The opioid drug epidemic has created a major health, economic and social burden in the United States (1-5). The situation in that country could have been reproduced in other countries around Europe, and although this does not seem to have been the case so far, it is important to maintain extreme vigilance and prudence in order to prevent it. To this end, the Delegation of the Spanish Government for the national drug plan introduced in 2017, for the first time, a series of questions related to the use of opioid drugs. In this work we present the main conclusions that we can draw from an in-depth analysis of the raw data. The data for the year 2019 are the most recent but that database will not be accessible to researchers until January 2022.

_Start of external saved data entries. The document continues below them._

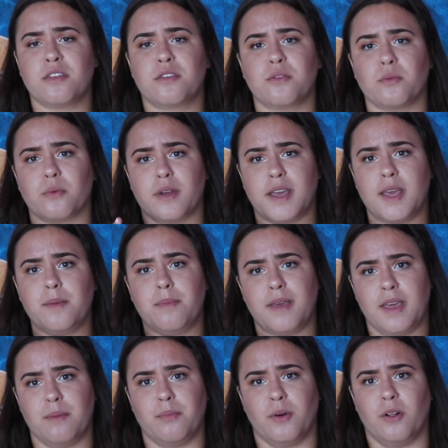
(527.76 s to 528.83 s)
3
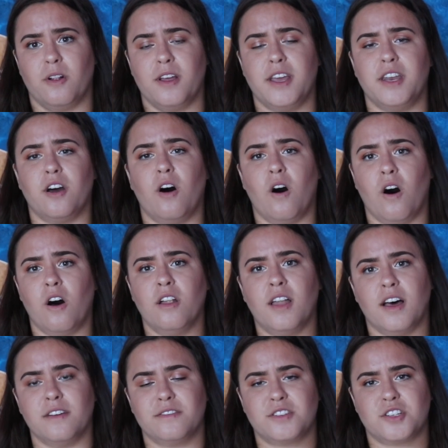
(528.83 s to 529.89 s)
people in
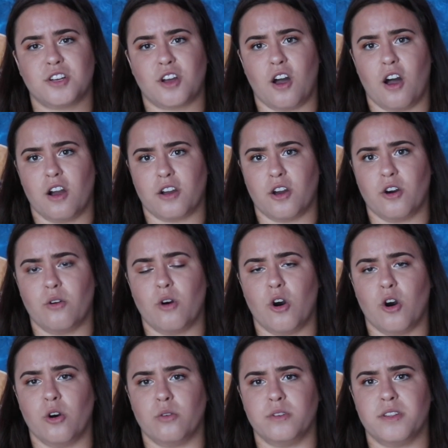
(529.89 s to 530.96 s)
all of Chicago
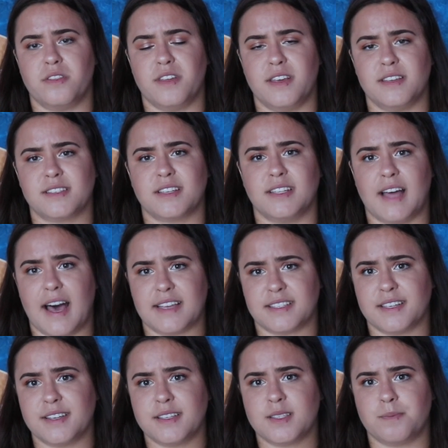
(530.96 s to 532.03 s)
owned these
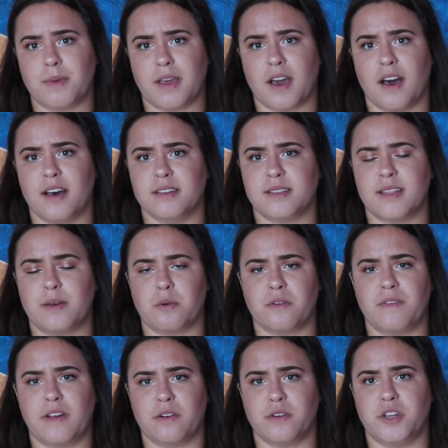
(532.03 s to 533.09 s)
glasses because they were
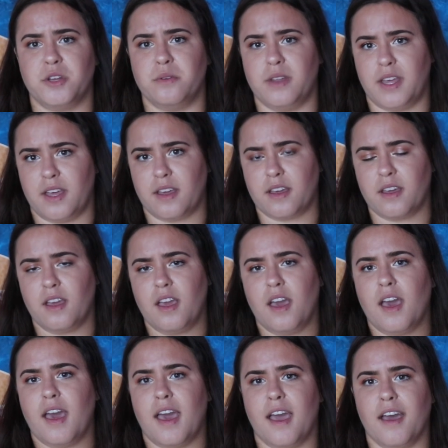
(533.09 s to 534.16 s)
very unique.
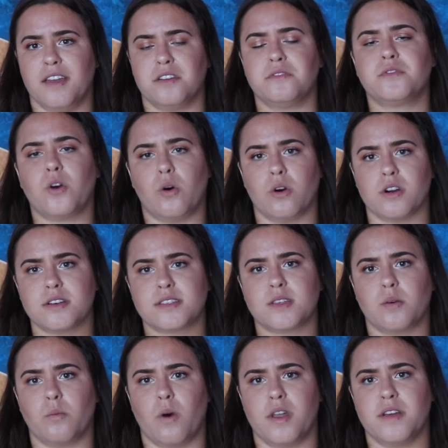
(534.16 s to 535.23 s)
And of course,
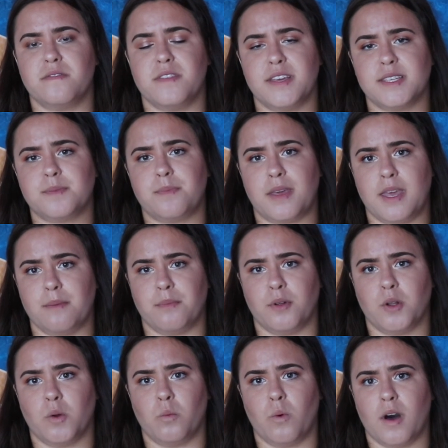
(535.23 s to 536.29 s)
one of these
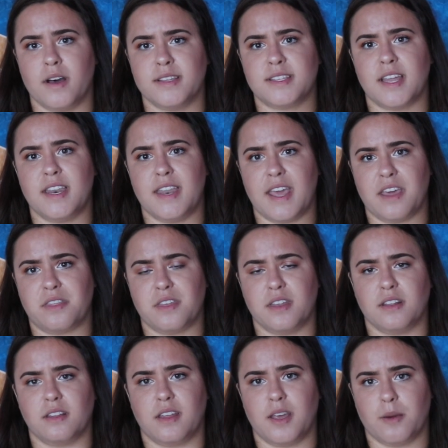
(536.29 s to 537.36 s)
people was
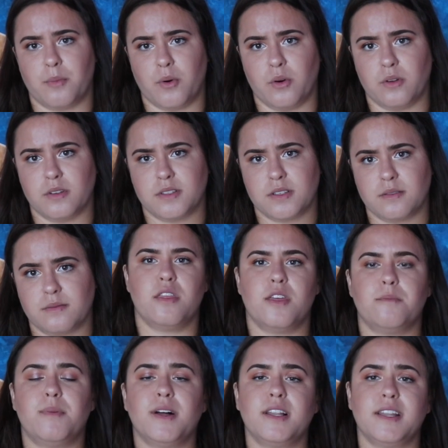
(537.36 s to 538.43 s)
Nathan Leopold.
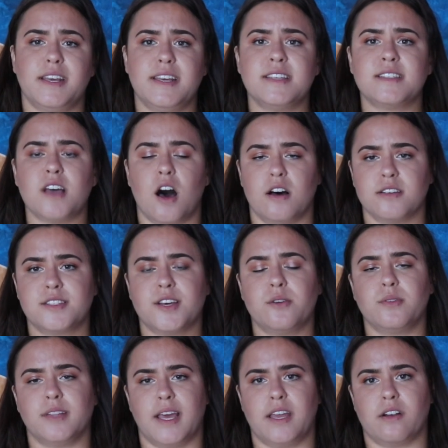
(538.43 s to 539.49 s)
The police
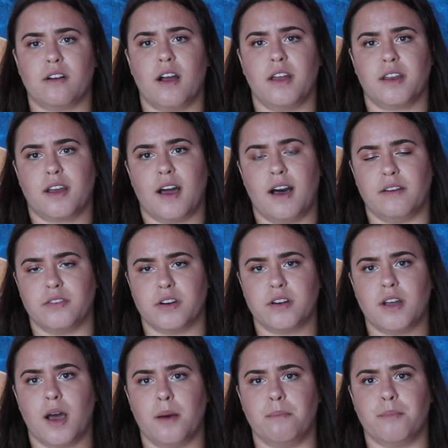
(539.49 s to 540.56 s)
also later
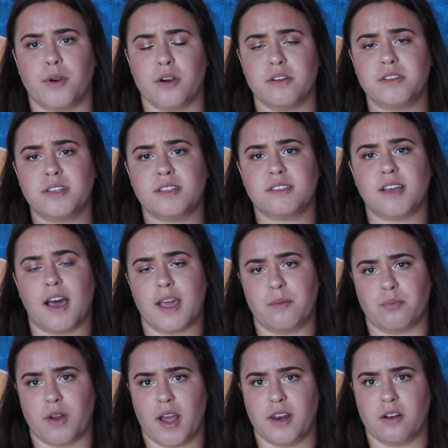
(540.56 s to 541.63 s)
uncovered a burnt
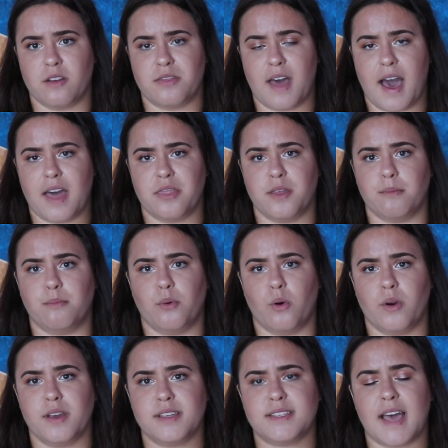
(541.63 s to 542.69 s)
typewriter that the
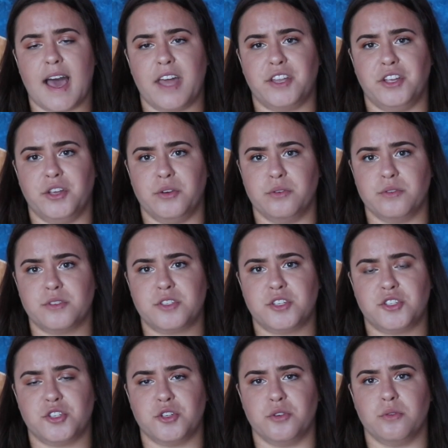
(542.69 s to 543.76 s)
boys had
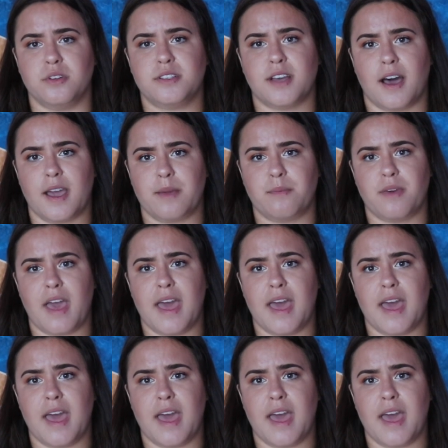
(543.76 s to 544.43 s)
used to type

Analyze data related to opioid painkillers from the EDADES study 2017 and quantify the level of use of opioid medicines in this general population survey, the level of follow-up of prescribed guidelines, the reason for use, and the means of obtaining these medicines.
The Delegation of the Government of Spain of the National Drug Plan was requested to access the most recent raw data for the EDADES study (6) and provided us with the data for 2015 and 2017, as well as the corresponding questionnaires. The EDADES study (1) is a survey on alcohol, drugs and other addictions in Spain that has been conducted every two years since 1995 among the general population resident in households (15 to 64 years of age) being the nationally representative data being the sample framework the urban and rural population resident in Spain. The sampling procedure was performed by three-step clusters without substitution. The first stage units were the census tracts (36,215 in 2017) corresponding to 8,125 municipalities from which 2,147 census tracts corresponding to 953 municipalities were selected. The units of second stage were the family dwellings (homes) being excluded: the population residing in institutions (quarts, convents, prisons, residences for students or the elderly, etc...), the population living in collective establishments (hotels, pensions, etc.) or the homeless population. In the third stage, an individual was selected within each household using ad hoc random number tables that allowed the probability of young people aged 15-39 years to be selected increased. A household was considered to be inhabited and habitual residence when a person aged 15-64 had lived in it for at least 8 of the last 12 months or intended to live in it for at least 8 months. In 2017 (7) the data collection was carried out between February 5 and April 27, 2018 and the sample had 21,249 valid questionnaires with a sample error of 0.8 % for a 95 % confidence level. The data file provided contained 11.36 million data corresponding to the responses obtained in both the questionnaire completed by the interviewer and the self-completed questionnaire by the interviewee. The interviewer remained present throughout the process and collected the completed questionnaires. In 2017 the response rate was 50.6 %. The EDADES survey programme is led by the Government Delegation for the National Drug Plan (DGPNSD) and has the collaboration of the autonomous communities. Once these questionnaires were reviewed, the relevant questions were selected for this analysis that corresponded to
2.2 million data related to participant profile data, questions about the use of opioid drugs, and questions related to the use of tranquilizers and sedative drugs. After categorizing and cleaning data of the chosen variables, several pivot tables were performed to extract the desired information.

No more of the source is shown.